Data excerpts
....
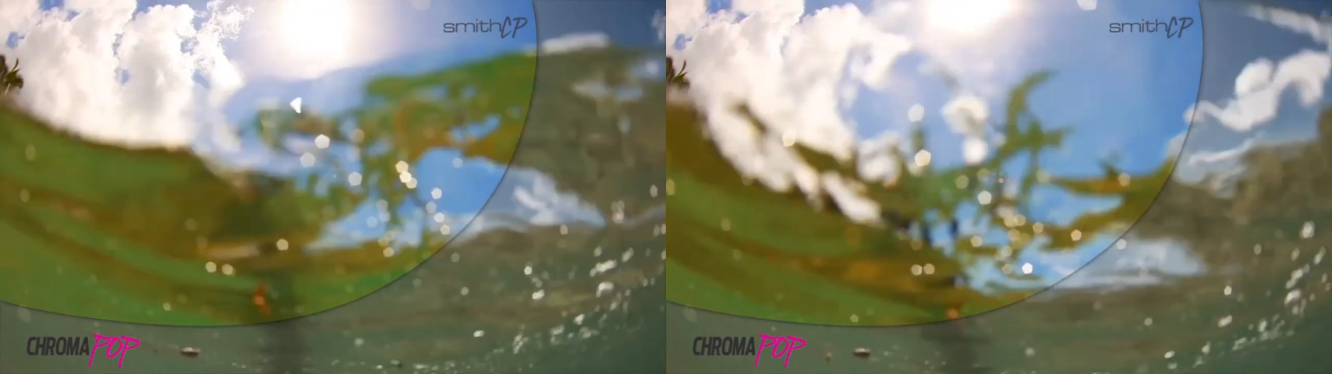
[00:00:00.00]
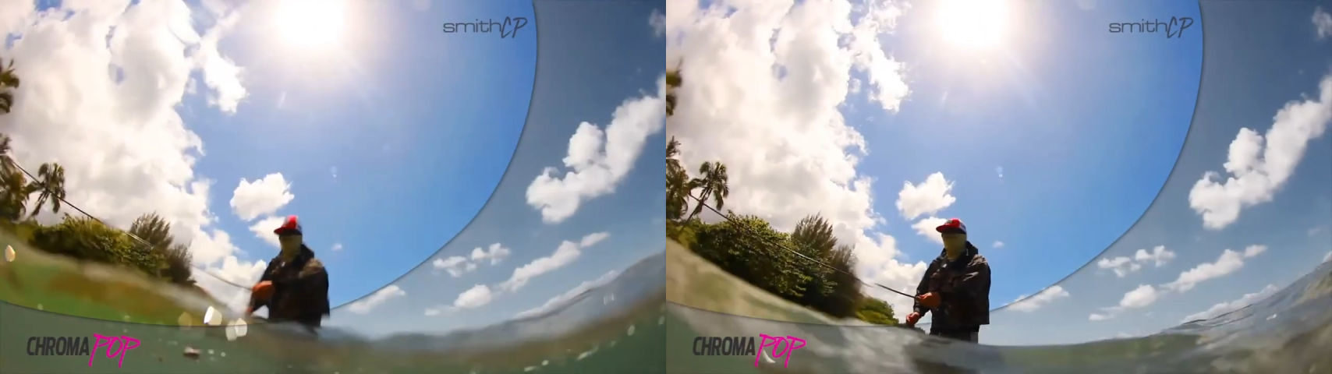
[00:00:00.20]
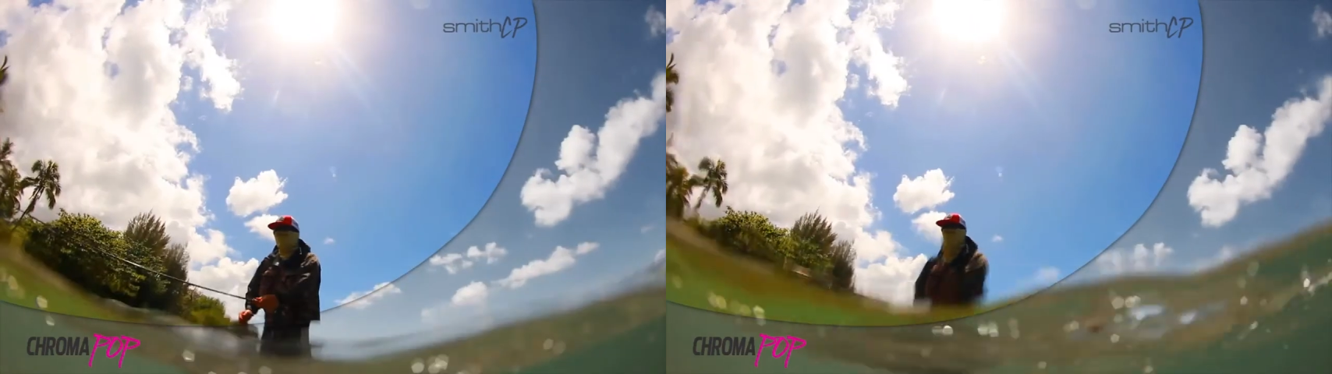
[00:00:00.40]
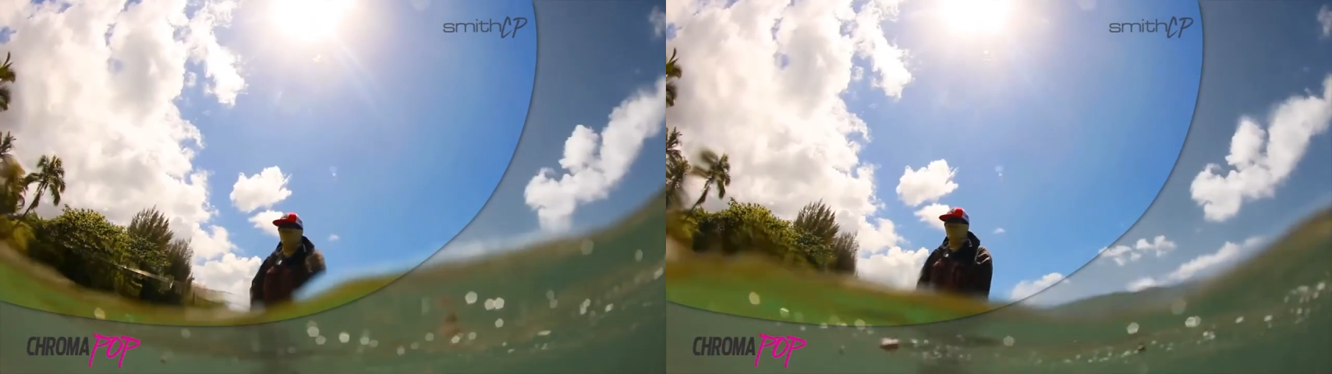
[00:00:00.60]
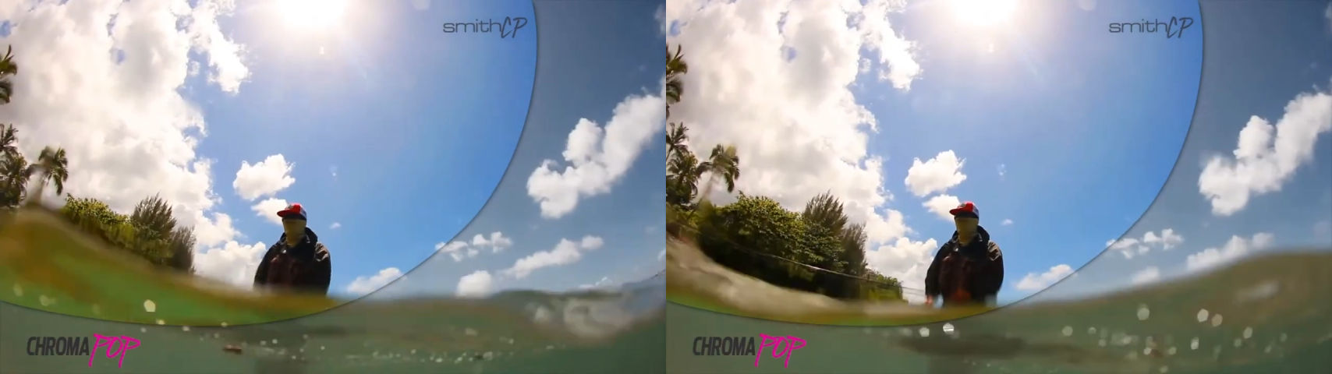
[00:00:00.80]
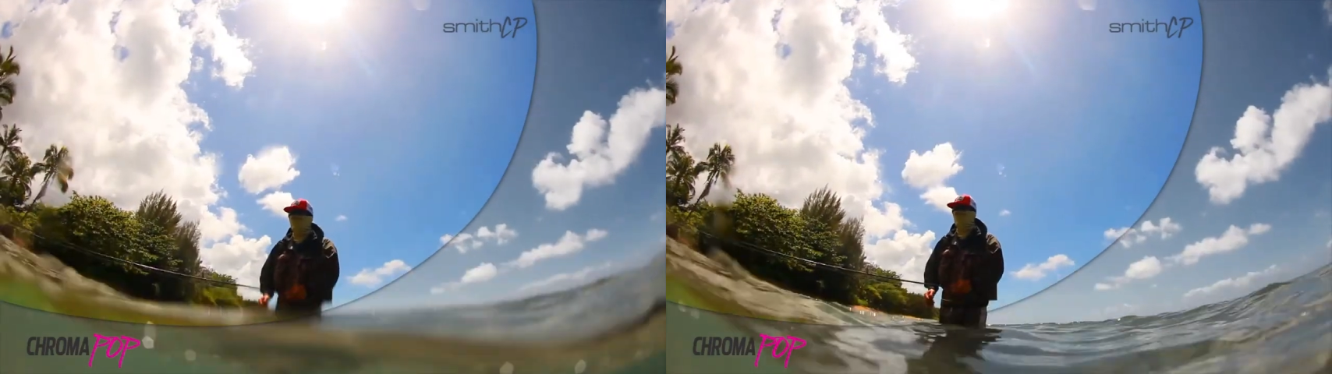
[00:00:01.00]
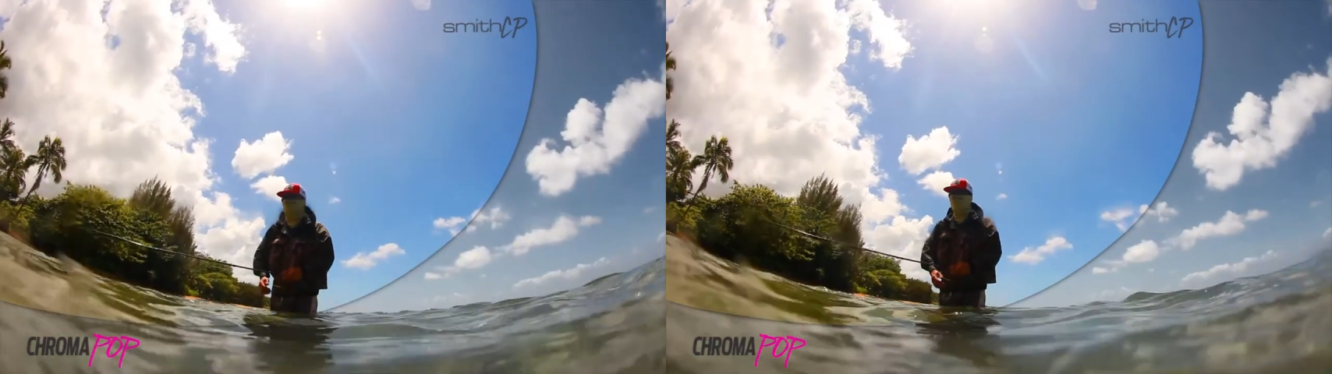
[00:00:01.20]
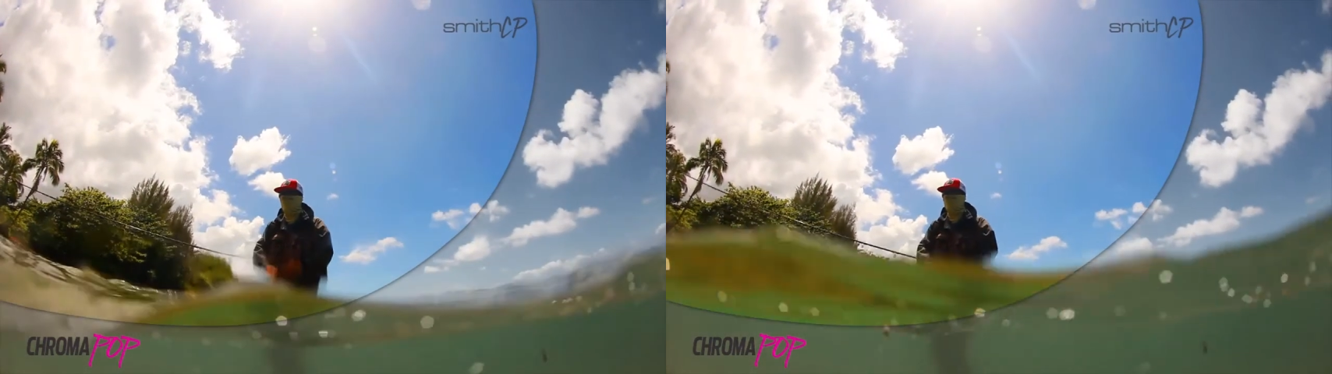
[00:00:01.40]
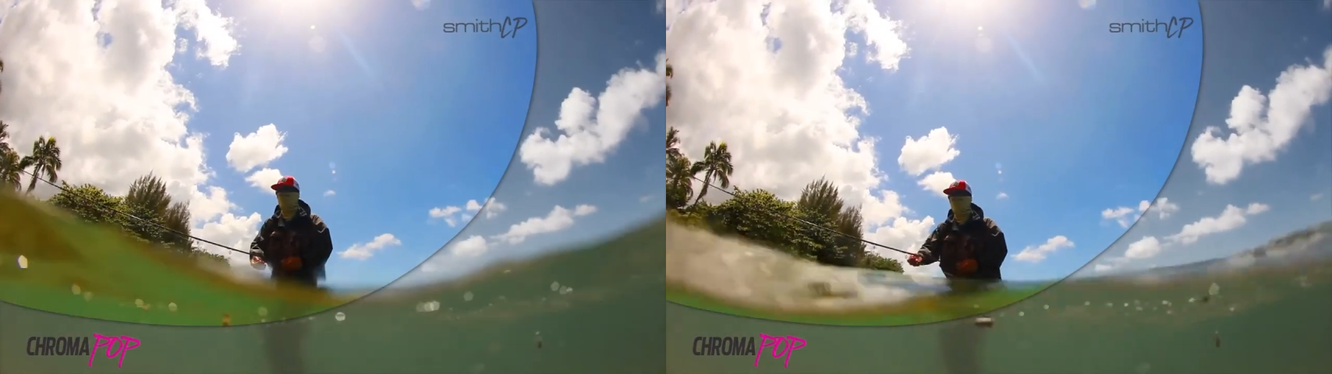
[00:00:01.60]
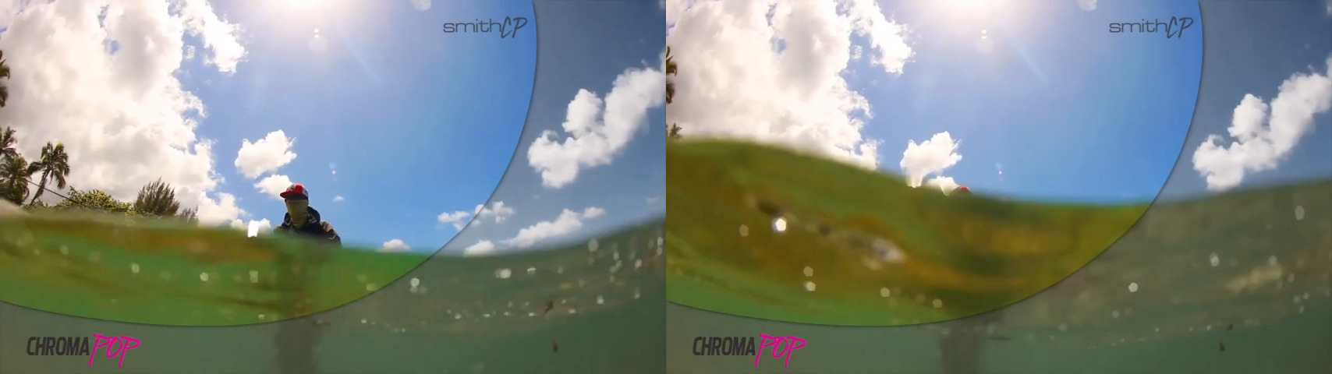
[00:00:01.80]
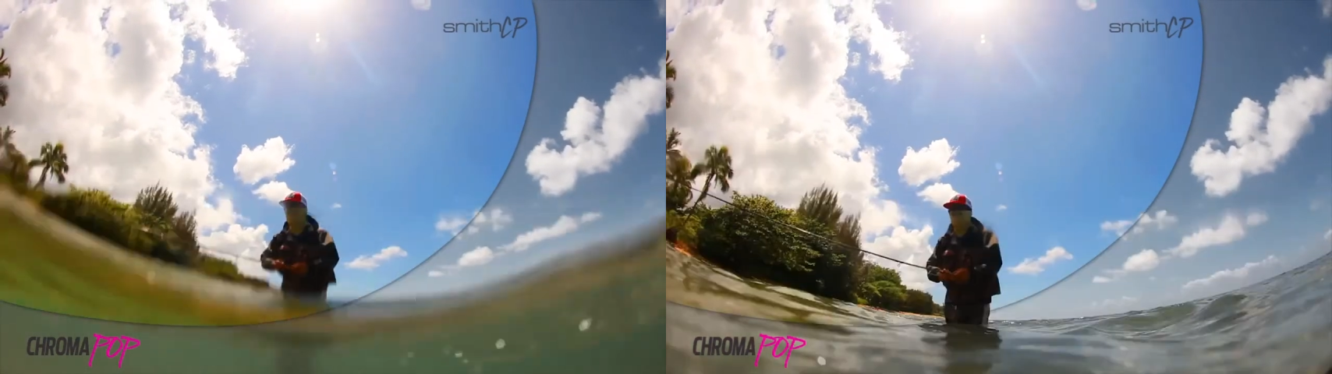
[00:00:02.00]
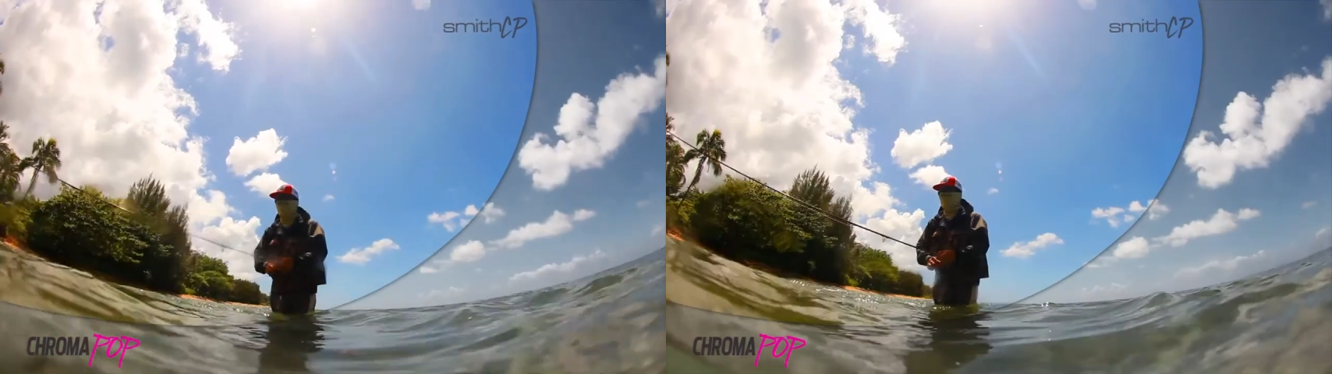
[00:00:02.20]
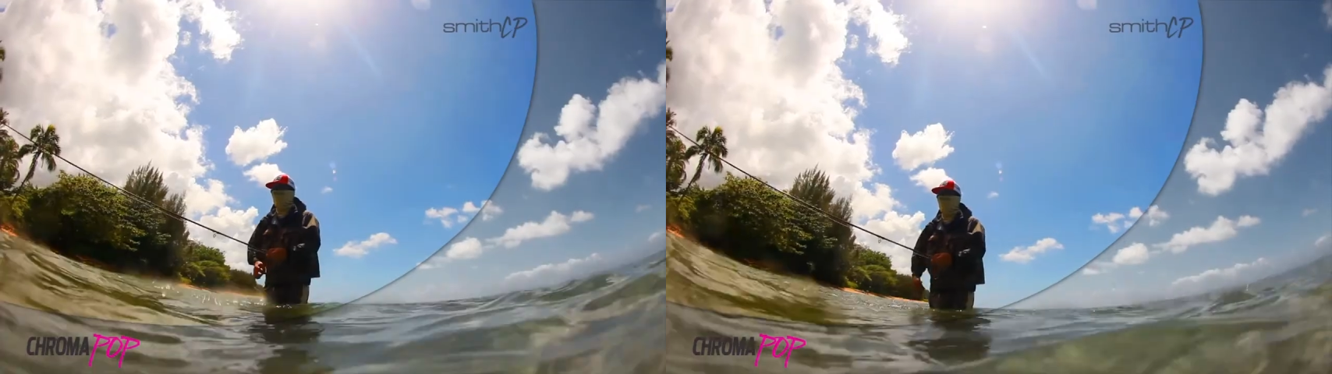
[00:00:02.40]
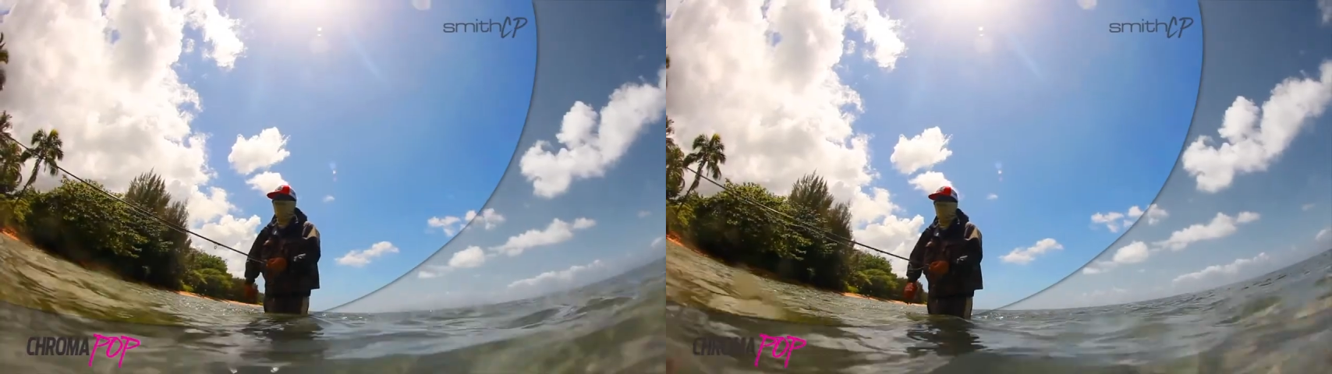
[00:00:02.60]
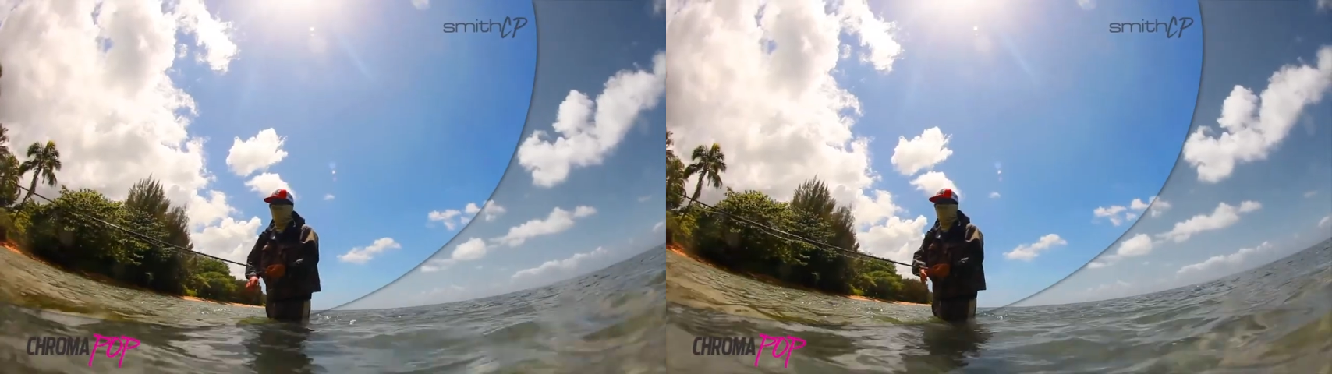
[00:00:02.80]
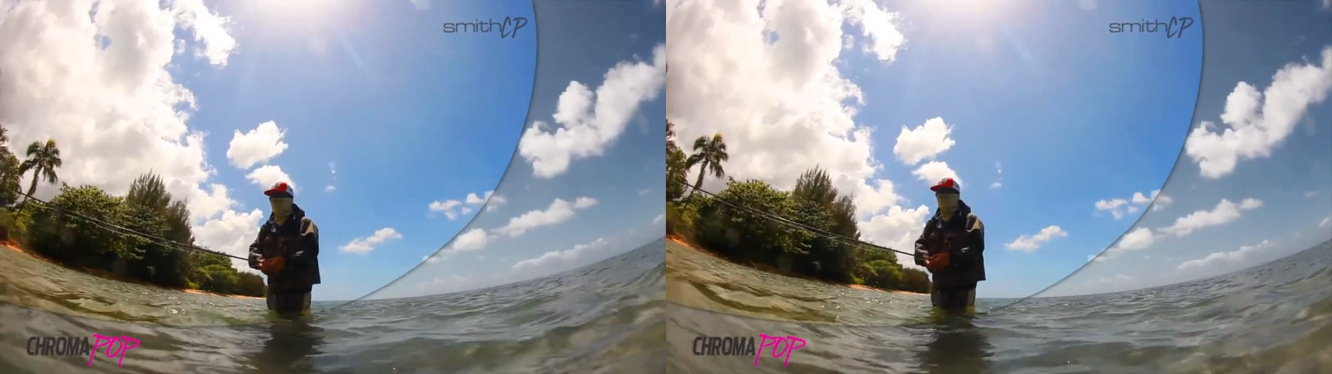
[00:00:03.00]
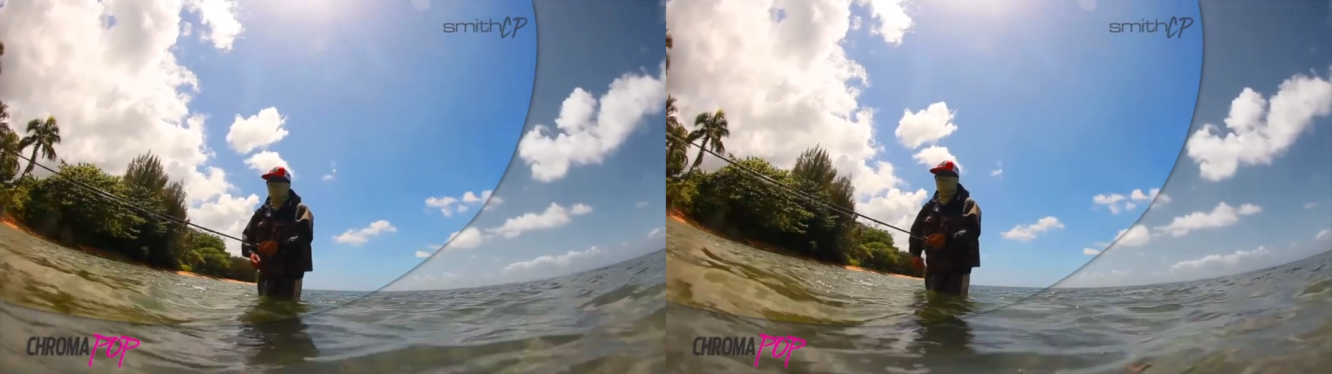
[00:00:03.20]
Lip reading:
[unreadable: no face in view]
....
▶ About this task: Set down every record exactly as written, but drop the pictures.

▶ Solution to the exercise:
[00:00:00.00]
[00:00:00.20]
[00:00:00.40]
[00:00:00.60]
[00:00:00.80]
[00:00:01.00]
[00:00:01.20]
[00:00:01.40]
[00:00:01.60]
[00:00:01.80]
[00:00:02.00]
[00:00:02.20]
[00:00:02.40]
[00:00:02.60]
[00:00:02.80]
[00:00:03.00]
[00:00:03.20]
Lip reading:
[unreadable: no face in view]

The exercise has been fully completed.